■ **ACTIVITY**
The lines to be extracted begin at the line containing "[0:01.07-0:01.60]" and end at the last line of the data below; copy them exactly and leave out the pictures.

BEGIN

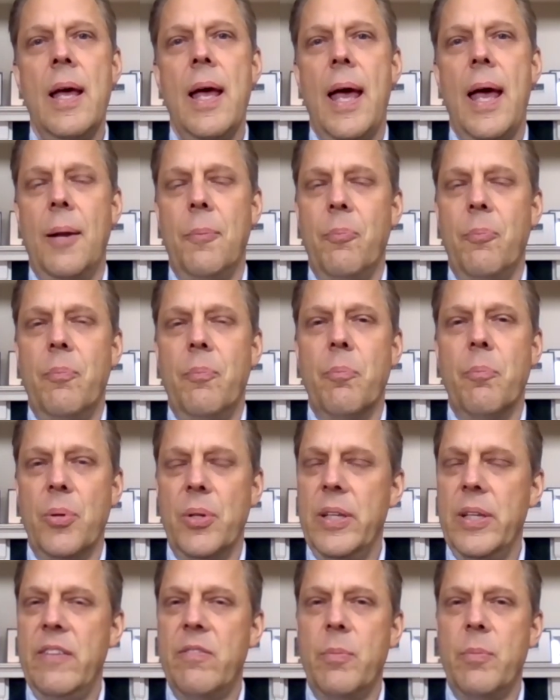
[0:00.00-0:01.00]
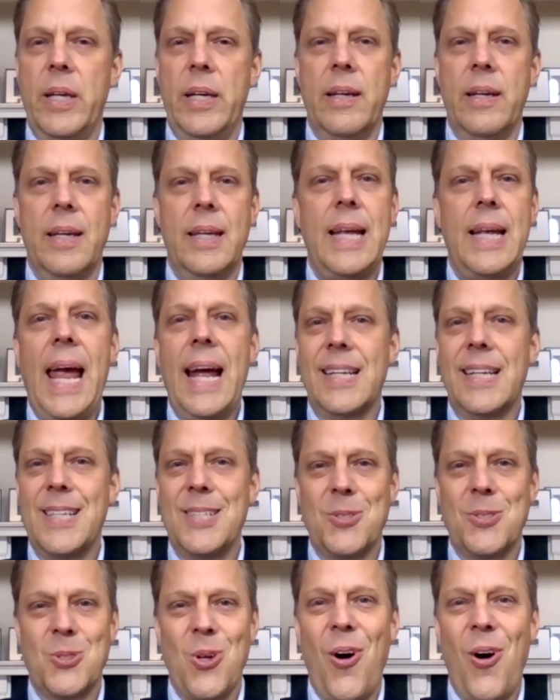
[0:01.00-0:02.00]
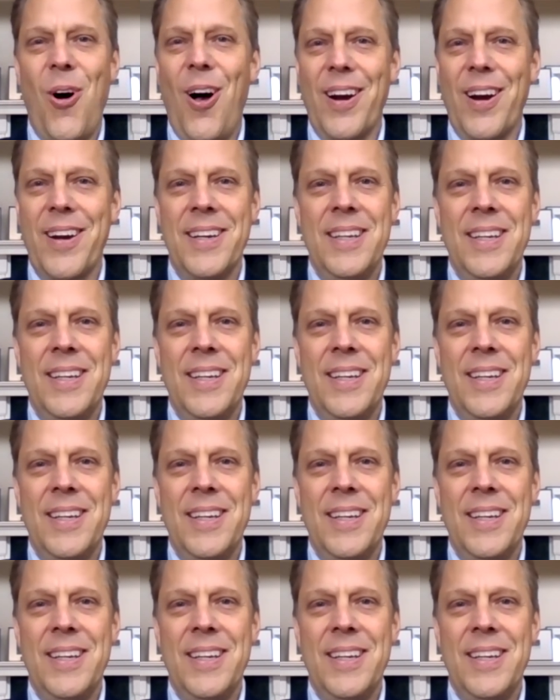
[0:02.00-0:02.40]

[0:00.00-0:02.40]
And believe me, candidates talk.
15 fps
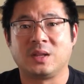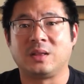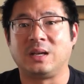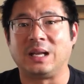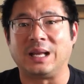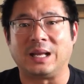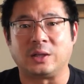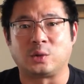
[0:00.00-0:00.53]
the
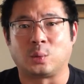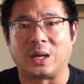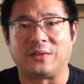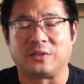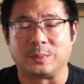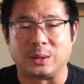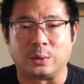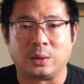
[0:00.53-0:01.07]
day gets away
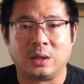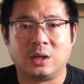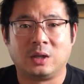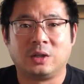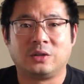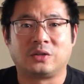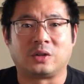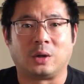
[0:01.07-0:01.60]
from you.
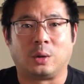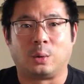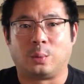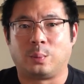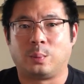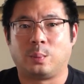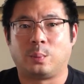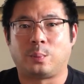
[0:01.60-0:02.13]

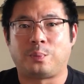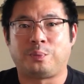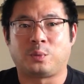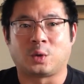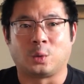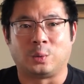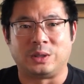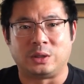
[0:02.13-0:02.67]
So
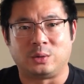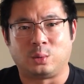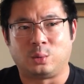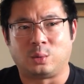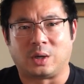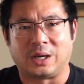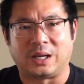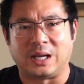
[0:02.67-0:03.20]
we
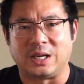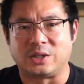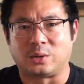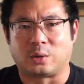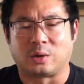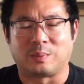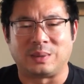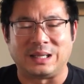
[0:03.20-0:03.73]
do on occasion
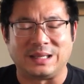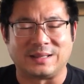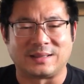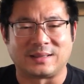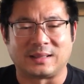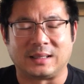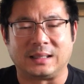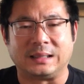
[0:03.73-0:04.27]
order
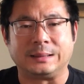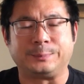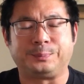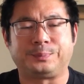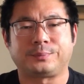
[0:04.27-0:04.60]
pizza.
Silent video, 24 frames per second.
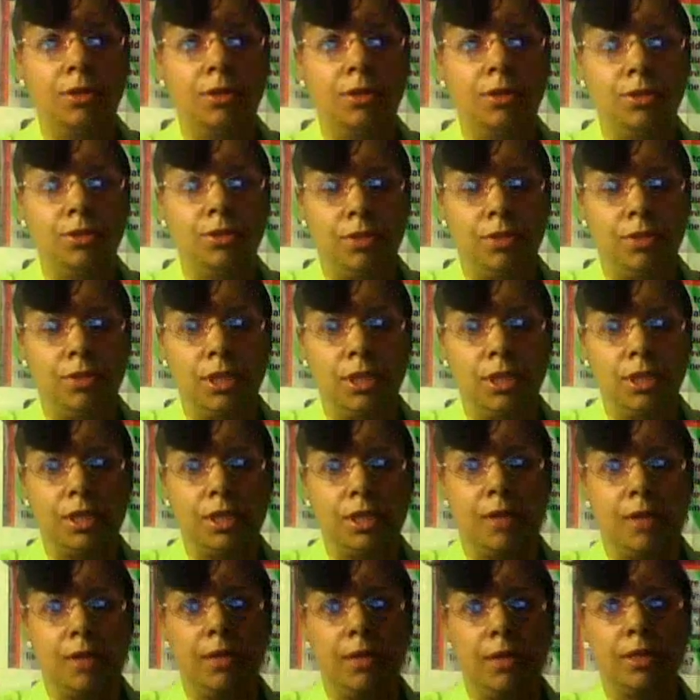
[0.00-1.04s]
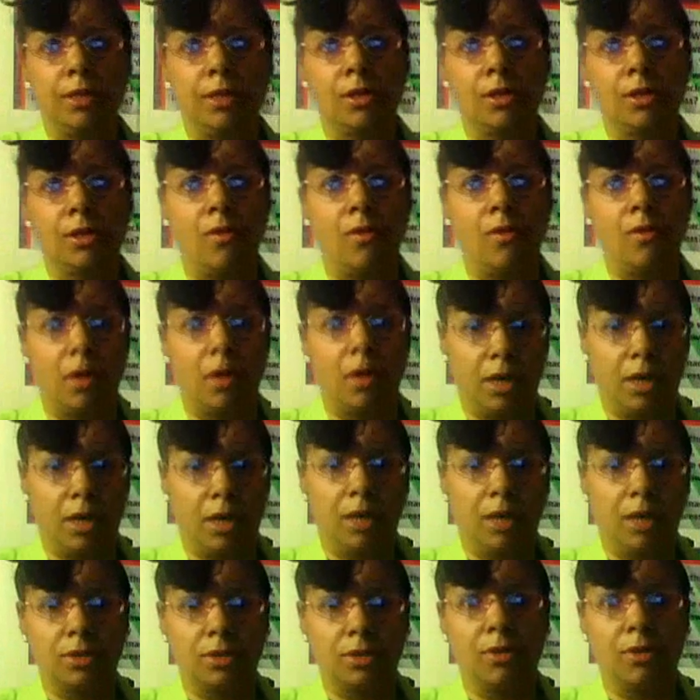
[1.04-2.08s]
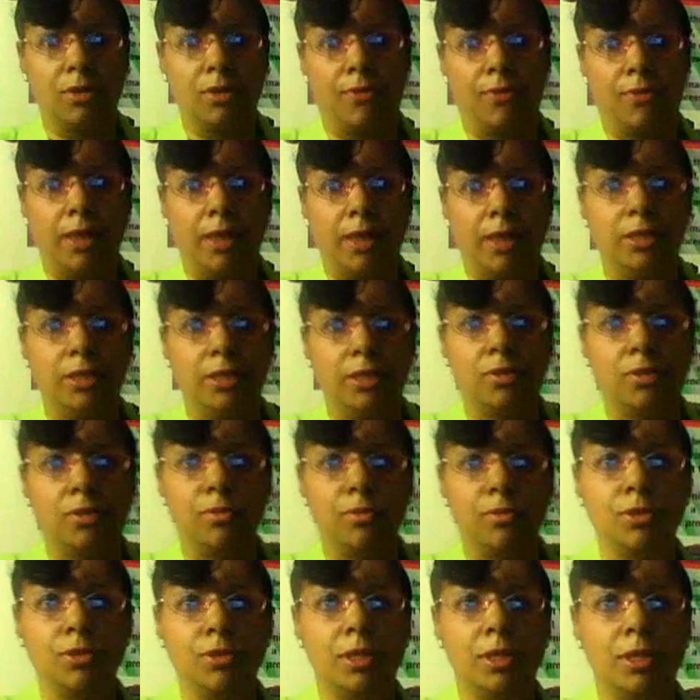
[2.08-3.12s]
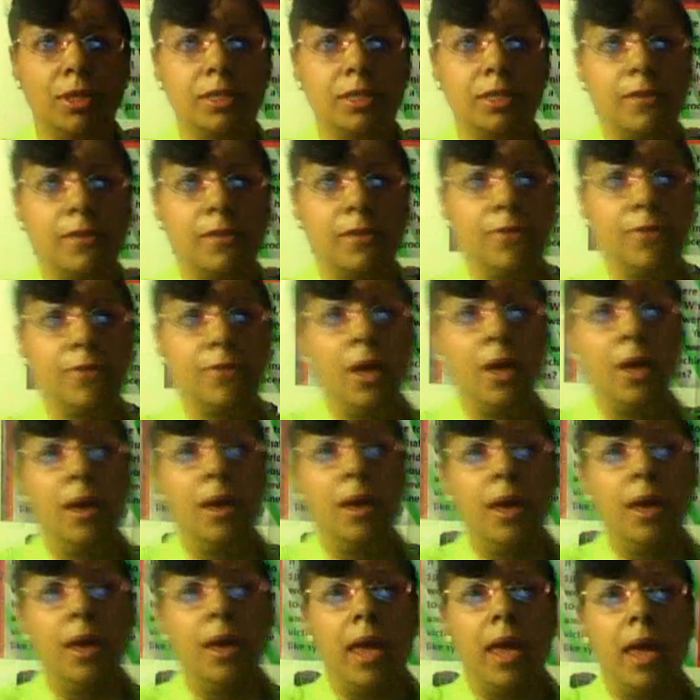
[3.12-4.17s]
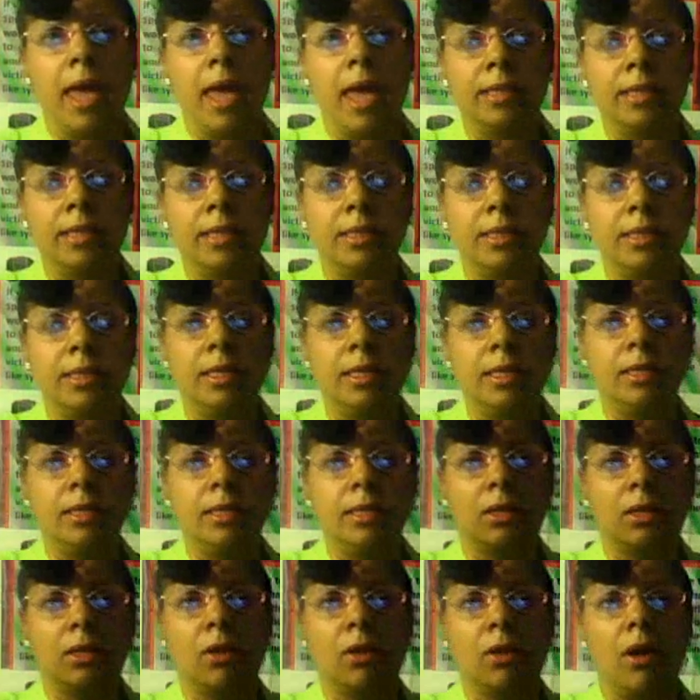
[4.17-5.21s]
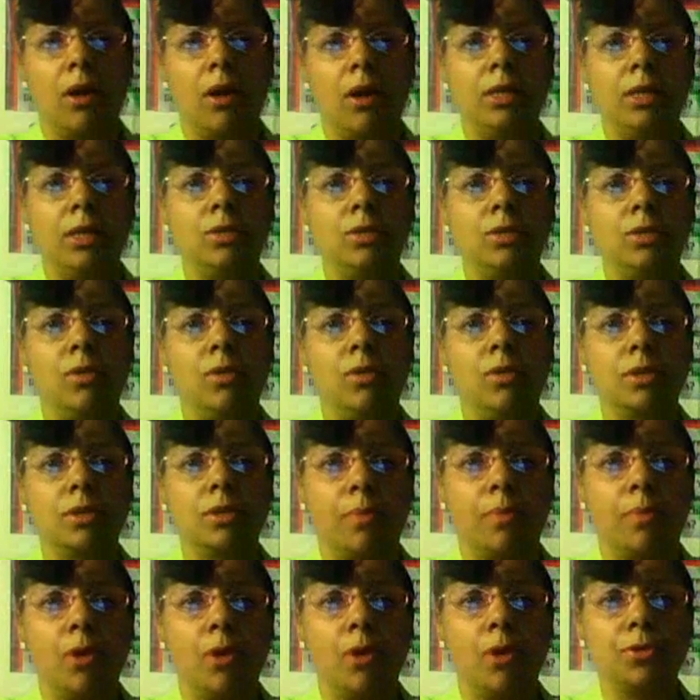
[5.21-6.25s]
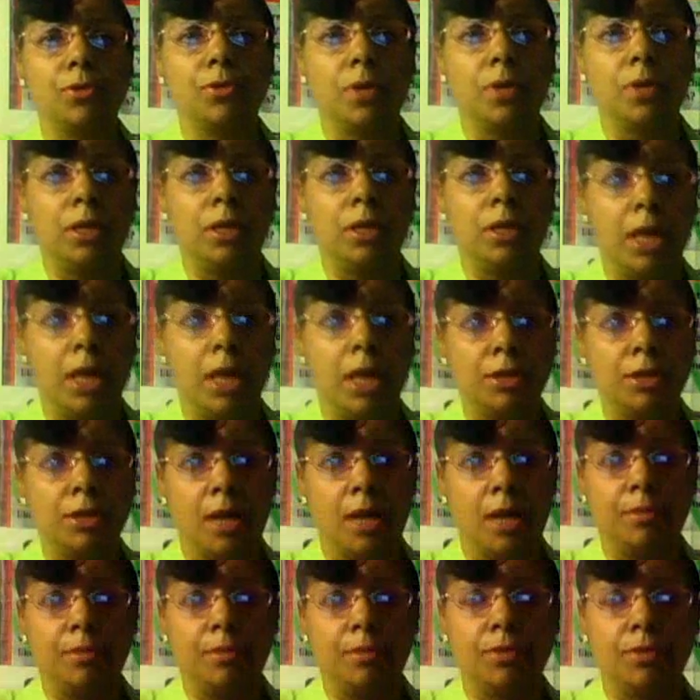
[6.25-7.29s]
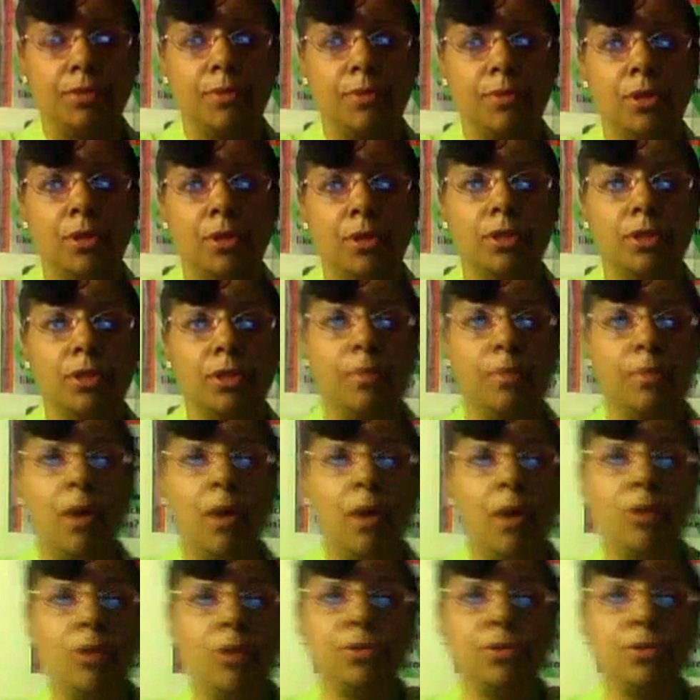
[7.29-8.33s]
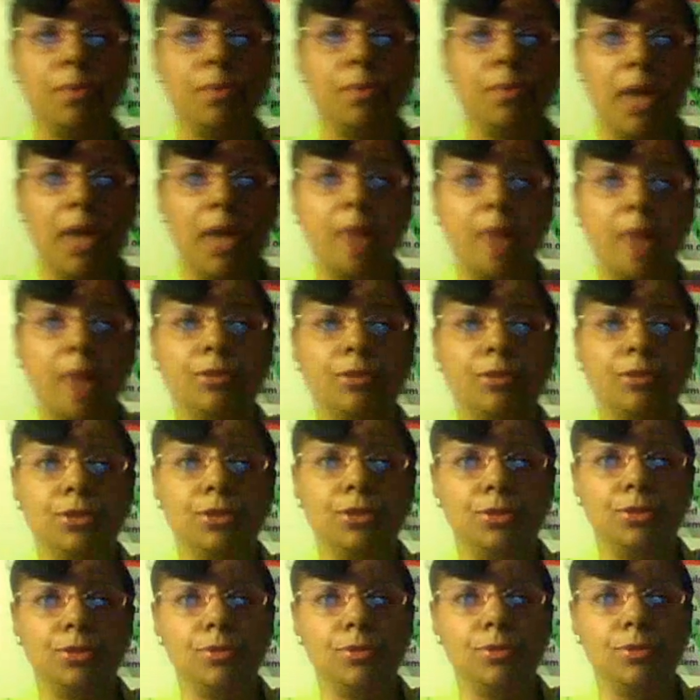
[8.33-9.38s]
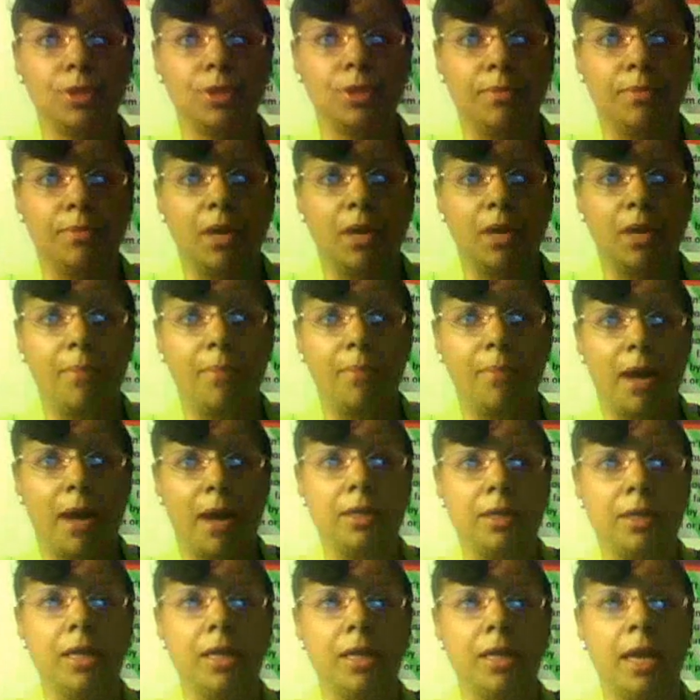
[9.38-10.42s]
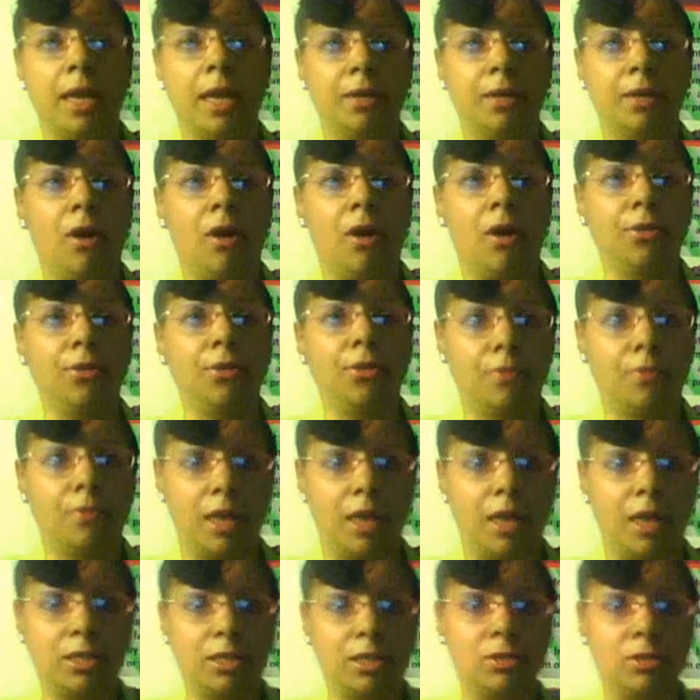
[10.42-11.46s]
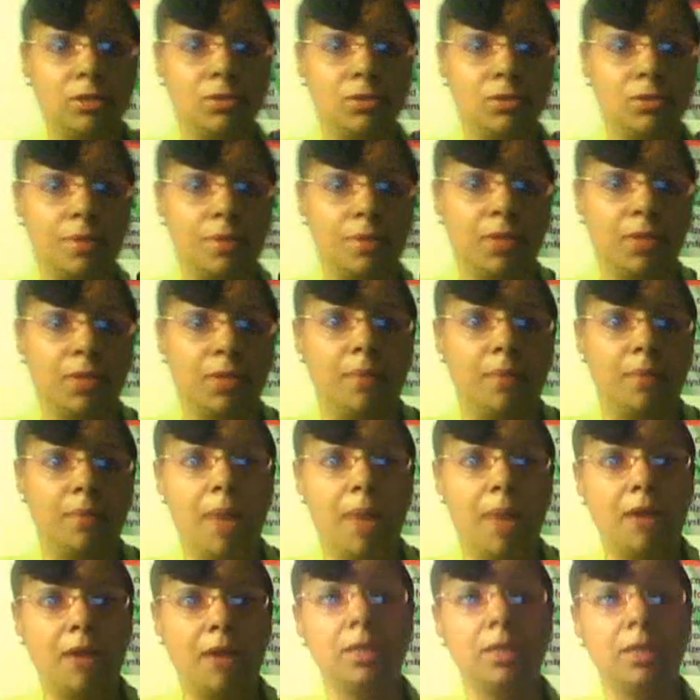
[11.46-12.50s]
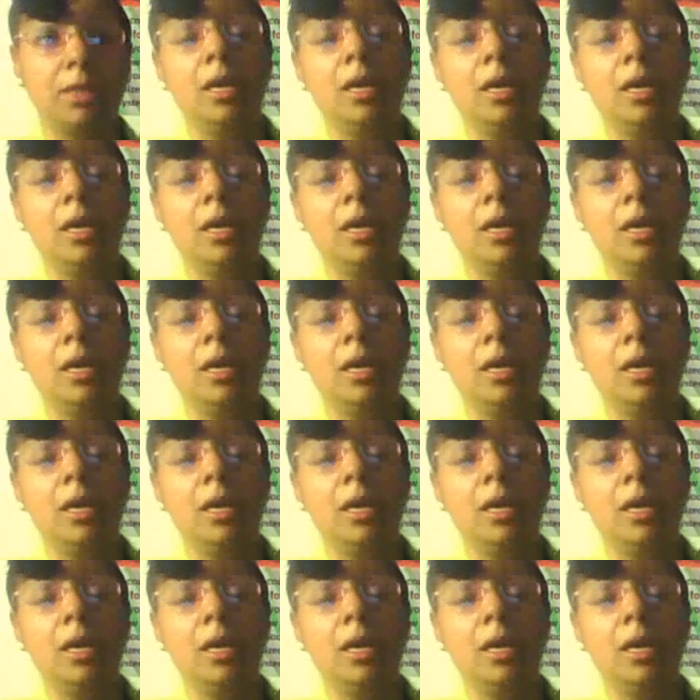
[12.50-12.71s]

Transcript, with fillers: the judiciary, and so on. A certified distribution list of entities, authorities who are supposed, in their job description, are supposed to be able to do something about it and authorized to do something about it,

END

■ **RESPONSE BELOW**
[0:01.07-0:01.60]
from you.
[0:01.60-0:02.13]

[0:02.13-0:02.67]
So
[0:02.67-0:03.20]
we
[0:03.20-0:03.73]
do on occasion
[0:03.73-0:04.27]
order
[0:04.27-0:04.60]
pizza.
Silent video, 24 frames per second.
[0.00-1.04s]
[1.04-2.08s]
[2.08-3.12s]
[3.12-4.17s]
[4.17-5.21s]
[5.21-6.25s]
[6.25-7.29s]
[7.29-8.33s]
[8.33-9.38s]
[9.38-10.42s]
[10.42-11.46s]
[11.46-12.50s]
[12.50-12.71s]

Transcript, with fillers: the judiciary, and so on. A certified distribution list of entities, authorities who are supposed, in their job description, are supposed to be able to do something about it and authorized to do something about it,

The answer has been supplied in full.